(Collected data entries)
↓↓↓

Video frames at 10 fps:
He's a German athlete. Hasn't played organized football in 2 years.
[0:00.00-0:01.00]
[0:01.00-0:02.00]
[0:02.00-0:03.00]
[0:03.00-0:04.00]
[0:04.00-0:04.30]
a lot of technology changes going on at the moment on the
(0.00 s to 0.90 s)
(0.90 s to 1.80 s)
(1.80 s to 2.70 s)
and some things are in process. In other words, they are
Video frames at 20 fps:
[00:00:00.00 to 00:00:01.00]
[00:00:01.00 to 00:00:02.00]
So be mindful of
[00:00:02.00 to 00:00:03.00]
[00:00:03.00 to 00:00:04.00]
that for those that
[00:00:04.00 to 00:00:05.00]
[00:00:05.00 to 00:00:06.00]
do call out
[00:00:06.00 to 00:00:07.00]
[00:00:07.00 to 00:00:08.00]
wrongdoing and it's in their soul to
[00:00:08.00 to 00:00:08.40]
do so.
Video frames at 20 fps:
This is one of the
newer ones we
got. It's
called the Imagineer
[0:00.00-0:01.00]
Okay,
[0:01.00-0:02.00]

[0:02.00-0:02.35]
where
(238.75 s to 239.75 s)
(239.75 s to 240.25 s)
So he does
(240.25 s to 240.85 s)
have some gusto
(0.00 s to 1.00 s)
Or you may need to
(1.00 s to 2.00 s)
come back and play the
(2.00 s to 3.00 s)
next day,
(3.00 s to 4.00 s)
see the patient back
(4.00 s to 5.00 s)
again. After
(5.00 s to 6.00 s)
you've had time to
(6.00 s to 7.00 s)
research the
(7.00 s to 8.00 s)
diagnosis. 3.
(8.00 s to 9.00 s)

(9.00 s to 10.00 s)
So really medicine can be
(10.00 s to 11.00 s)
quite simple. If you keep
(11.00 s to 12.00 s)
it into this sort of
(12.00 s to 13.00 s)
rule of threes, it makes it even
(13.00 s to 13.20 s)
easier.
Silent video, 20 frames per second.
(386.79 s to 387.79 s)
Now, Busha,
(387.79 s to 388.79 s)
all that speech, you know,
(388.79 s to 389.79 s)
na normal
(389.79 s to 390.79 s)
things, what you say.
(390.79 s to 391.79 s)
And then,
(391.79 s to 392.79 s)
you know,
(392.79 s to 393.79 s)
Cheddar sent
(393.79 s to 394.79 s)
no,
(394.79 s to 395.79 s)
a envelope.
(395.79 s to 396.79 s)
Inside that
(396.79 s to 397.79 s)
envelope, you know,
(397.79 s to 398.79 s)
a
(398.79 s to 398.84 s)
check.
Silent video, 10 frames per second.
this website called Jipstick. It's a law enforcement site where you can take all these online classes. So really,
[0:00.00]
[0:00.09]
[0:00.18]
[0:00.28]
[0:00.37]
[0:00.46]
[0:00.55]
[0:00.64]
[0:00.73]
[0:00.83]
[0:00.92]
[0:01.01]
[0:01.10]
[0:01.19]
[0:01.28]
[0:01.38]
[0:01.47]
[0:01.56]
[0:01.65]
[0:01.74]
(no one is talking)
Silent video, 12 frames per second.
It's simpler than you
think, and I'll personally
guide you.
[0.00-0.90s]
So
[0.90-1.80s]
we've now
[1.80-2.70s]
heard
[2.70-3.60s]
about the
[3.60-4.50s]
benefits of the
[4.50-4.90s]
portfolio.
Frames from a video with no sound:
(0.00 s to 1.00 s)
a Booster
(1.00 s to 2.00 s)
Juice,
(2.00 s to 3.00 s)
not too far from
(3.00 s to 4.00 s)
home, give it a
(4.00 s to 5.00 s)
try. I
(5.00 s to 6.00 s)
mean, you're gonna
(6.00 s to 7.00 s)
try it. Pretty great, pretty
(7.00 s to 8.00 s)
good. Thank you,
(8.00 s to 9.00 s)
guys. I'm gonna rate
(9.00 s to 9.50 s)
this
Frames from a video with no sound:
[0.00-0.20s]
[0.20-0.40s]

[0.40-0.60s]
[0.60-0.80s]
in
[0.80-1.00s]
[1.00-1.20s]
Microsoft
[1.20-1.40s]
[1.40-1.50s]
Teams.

↑↑↑

## [What the exercise asks]
Extract exactly and only the lines above from the line containing "(0.90 s to 1.80 s)" through the line containing "(238.75 s to 239.75 s)", both end lines included.

## [Solution to the exercise]
(0.90 s to 1.80 s)
(1.80 s to 2.70 s)
and some things are in process. In other words, they are
Video frames at 20 fps:
[00:00:00.00 to 00:00:01.00]
[00:00:01.00 to 00:00:02.00]
So be mindful of
[00:00:02.00 to 00:00:03.00]
[00:00:03.00 to 00:00:04.00]
that for those that
[00:00:04.00 to 00:00:05.00]
[00:00:05.00 to 00:00:06.00]
do call out
[00:00:06.00 to 00:00:07.00]
[00:00:07.00 to 00:00:08.00]
wrongdoing and it's in their soul to
[00:00:08.00 to 00:00:08.40]
do so.
Video frames at 20 fps:
This is one of the
newer ones we
got. It's
called the Imagineer
[0:00.00-0:01.00]
Okay,
[0:01.00-0:02.00]

[0:02.00-0:02.35]
where
(238.75 s to 239.75 s)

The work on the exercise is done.